■ TASK ITEM ■
For this exercise, reproduce each entry below exactly, excluding pictures.

--- DATA IN THIS EXERCISE ---

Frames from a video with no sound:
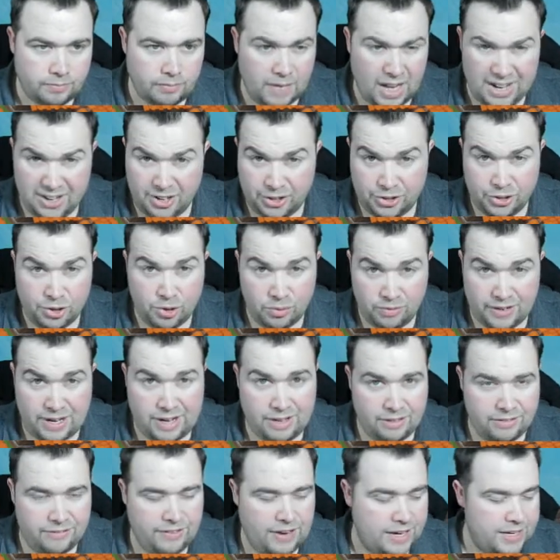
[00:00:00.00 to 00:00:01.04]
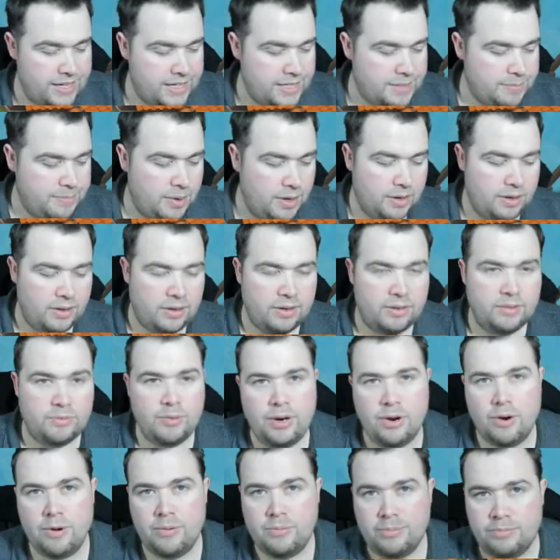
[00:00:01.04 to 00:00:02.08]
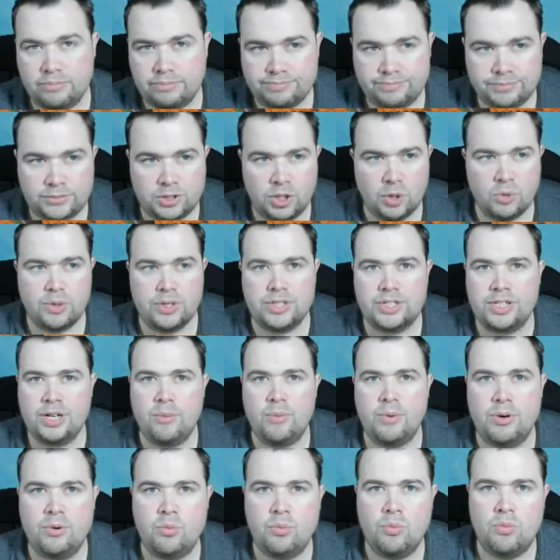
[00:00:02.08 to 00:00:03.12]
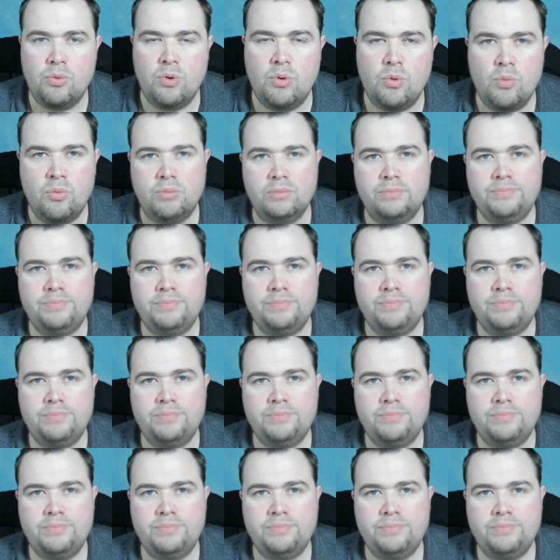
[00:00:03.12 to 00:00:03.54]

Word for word: and I do it about the face. But when I'm talking to someone, or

---

■ FINAL ANSWER ■
Frames from a video with no sound:
[00:00:00.00 to 00:00:01.04]
[00:00:01.04 to 00:00:02.08]
[00:00:02.08 to 00:00:03.12]
[00:00:03.12 to 00:00:03.54]

Word for word: and I do it about the face. But when I'm talking to someone, or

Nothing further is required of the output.